A link between being quiet and listening? It seems quite obvious...


----------



## ThomasK

Joannes said:


> In Dutch: *zwijgen*


... or 'stil zijn', lit. 'be silent' but also 'be quiet, be calm'..

There is an Obvious link between quiet and listening indeed, yet it is not expressed in Dutch or any Germanic language as far as I can see. An etymological dictionary even suggesting that 'loud'  is more like a derivation of IE 'to hear'... But so there is some link, but more like a "reverse" link...


----------



## 810senior

In Japanese:
黙る damaru: to shut (one's mouth), to keep silent.
静まる shizumaru: to become silent.


----------



## ThomasK

'The funny thing is: the English _quiet_ refers to Lat. 'quies', which is rest. Yet, most of us associate it with some kind of silence, yet that word is fairly uncommon, it seems to me.
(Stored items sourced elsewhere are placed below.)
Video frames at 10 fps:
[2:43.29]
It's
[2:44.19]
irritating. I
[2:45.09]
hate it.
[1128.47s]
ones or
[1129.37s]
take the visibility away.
The main difference might be : the quiet, as rest, allows a speaker to speak, offers enough semi-silence, not the rigid silence...
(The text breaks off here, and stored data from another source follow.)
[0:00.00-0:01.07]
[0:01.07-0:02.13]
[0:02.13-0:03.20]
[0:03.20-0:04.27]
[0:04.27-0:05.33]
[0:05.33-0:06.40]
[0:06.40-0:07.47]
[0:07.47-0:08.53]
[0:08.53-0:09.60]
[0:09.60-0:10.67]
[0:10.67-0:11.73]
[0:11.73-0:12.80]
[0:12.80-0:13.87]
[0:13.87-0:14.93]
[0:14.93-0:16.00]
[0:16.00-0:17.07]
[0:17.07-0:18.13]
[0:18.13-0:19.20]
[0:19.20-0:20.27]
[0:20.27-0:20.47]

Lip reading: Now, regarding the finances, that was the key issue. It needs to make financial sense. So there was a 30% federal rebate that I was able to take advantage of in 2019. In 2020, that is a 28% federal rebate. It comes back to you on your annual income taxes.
Just by the way: come to think of it, but isn't this *maru* the prefix you had in _year-round_? Doesn't it mean 'ull' or 'complete'? That reminds me: the Japanese _*zen*_ refers to wholeness too, doesn't it?

Any parallel in Japanese when you are asking an audience to be quiet so that a speaker can get started?


----------



## SuperXW

I don't think we have a VERB for that in Chinese.
We use the adjective 安靜 for "quite", 寂靜 for "silent", etc.
For "getting quite", we may say 變得安靜 ("becoming quite") or 安靜下來 ("quite down").


----------



## ThomasK

How would you translate 'quiet' in the sense of 'calm'?


----------



## SuperXW

ThomasK said:


> How would you translate 'quiet' in the sense of 'calm'?
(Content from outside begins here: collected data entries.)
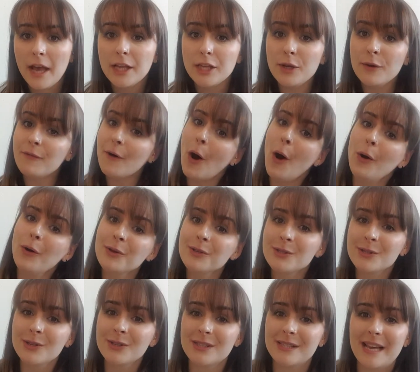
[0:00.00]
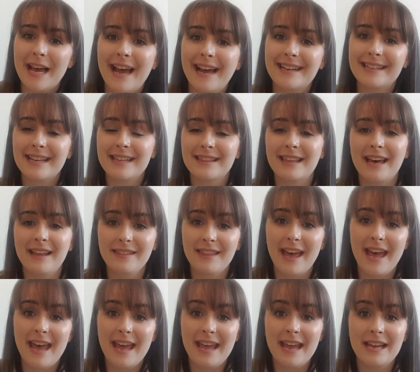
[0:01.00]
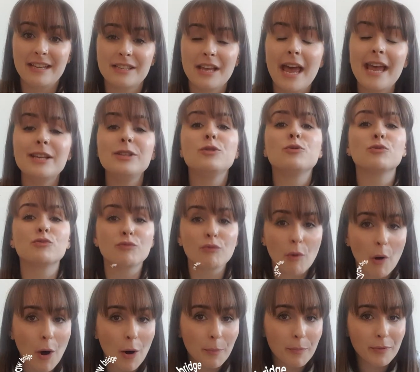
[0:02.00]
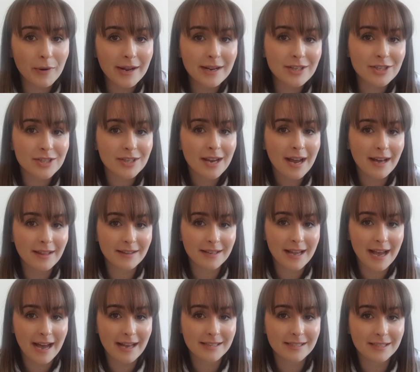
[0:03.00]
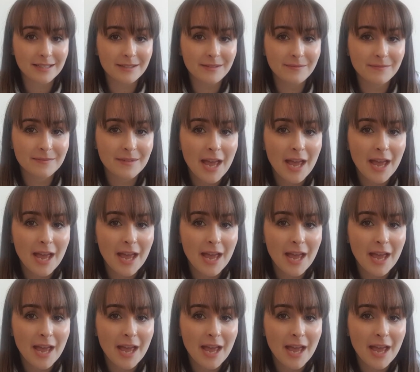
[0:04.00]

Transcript: You've also said that there is a drawbridge at the castle.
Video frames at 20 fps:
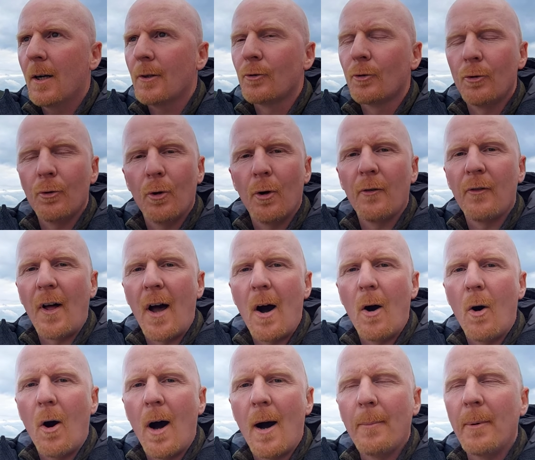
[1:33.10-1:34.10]
don't know if
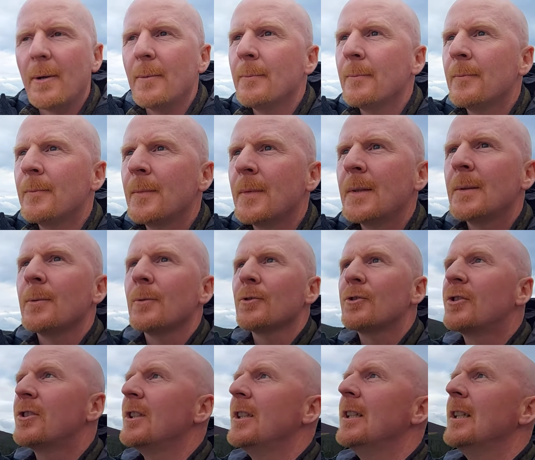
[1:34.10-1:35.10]
that'll happen. We'll
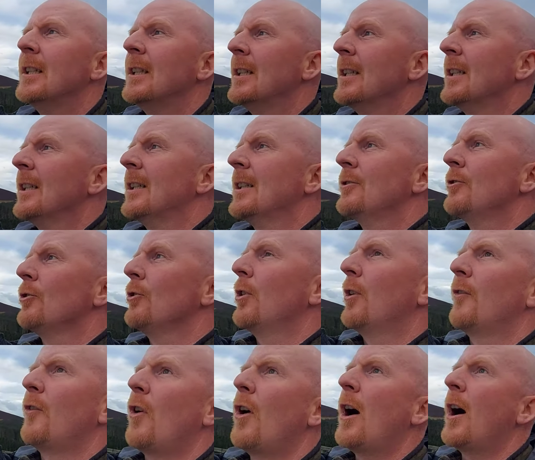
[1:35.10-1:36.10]
see. Don't
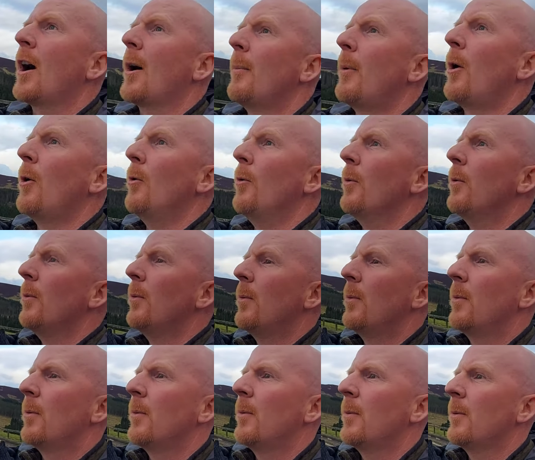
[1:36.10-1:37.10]
know if I'll hang about.
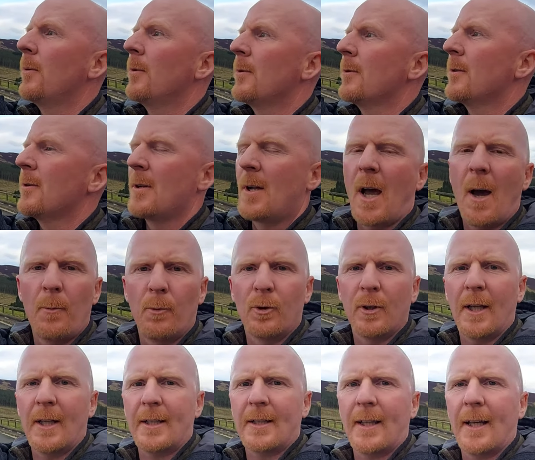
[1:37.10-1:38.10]
I would
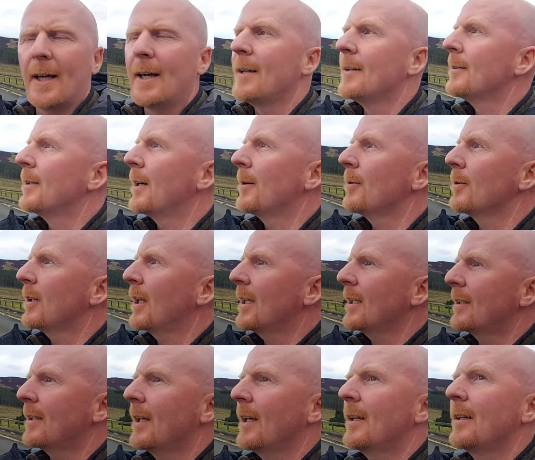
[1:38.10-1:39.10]
like
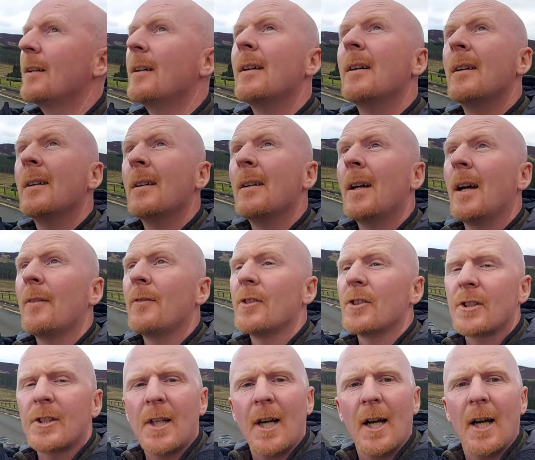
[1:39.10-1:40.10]
to. If the
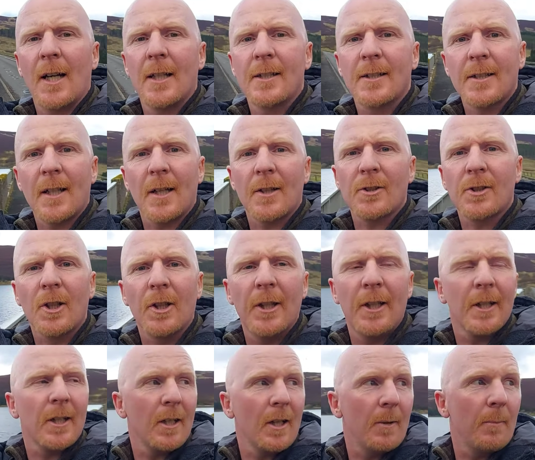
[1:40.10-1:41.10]
sky starts
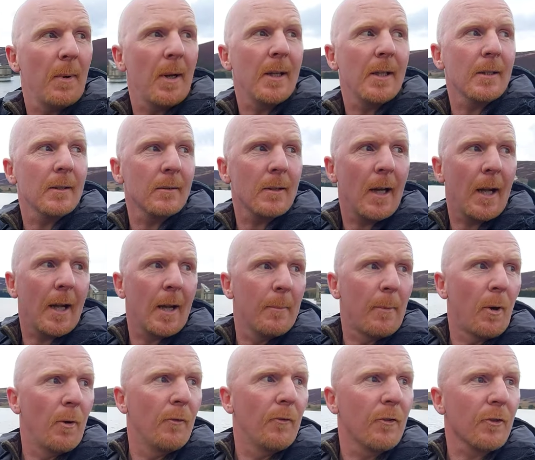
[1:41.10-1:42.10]
clearer, I might hang
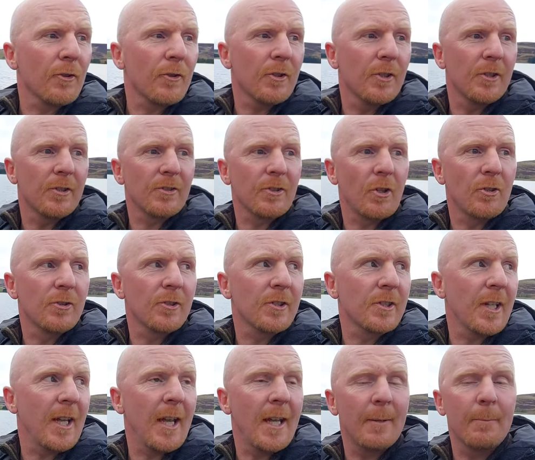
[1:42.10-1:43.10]
about for the
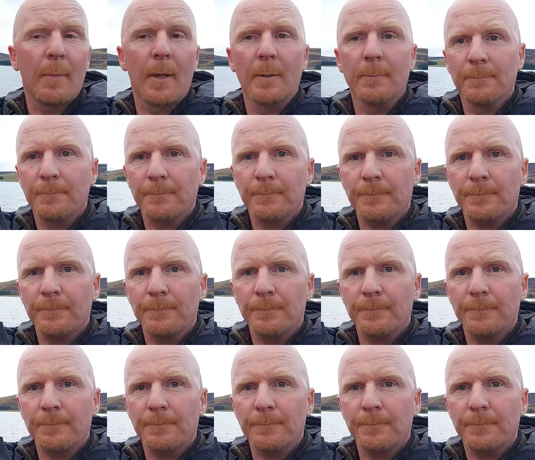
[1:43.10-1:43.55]
sunset, but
"Calm" is associate with 冷静 instead of 安静 in Chinese.
They are basically different. For example:
"Calm down (冷静)! It will be alright!" VS. "Quite (安静)! You kids are too noisy!"

The character 静 is associate with both "quiet, silent" and "still, not moving".
So literally:
冷静(calm) = “cold” + "still"
安静(quiet) = "peace" + "quiet"


----------



## 810senior

ThomasK said:


> Just by the way: come to think of it, but isn't this *maru* the prefix you had in _year-round_? Doesn't it mean 'ull' or 'complete'? That reminds me: the Japanese _*zen*_ refers to wholeness too, doesn't it?



Nope it doesn't have to do with _maru _as prefix at all.
The maru here means kind of a intransitive marker: shizu-mu(obsolete, to calm down), shizu-m*eru*(to calm down, transitive), shizu-m*aru*(to calm down, intransitive). (you can probably see the contrast between -eru and -aru.)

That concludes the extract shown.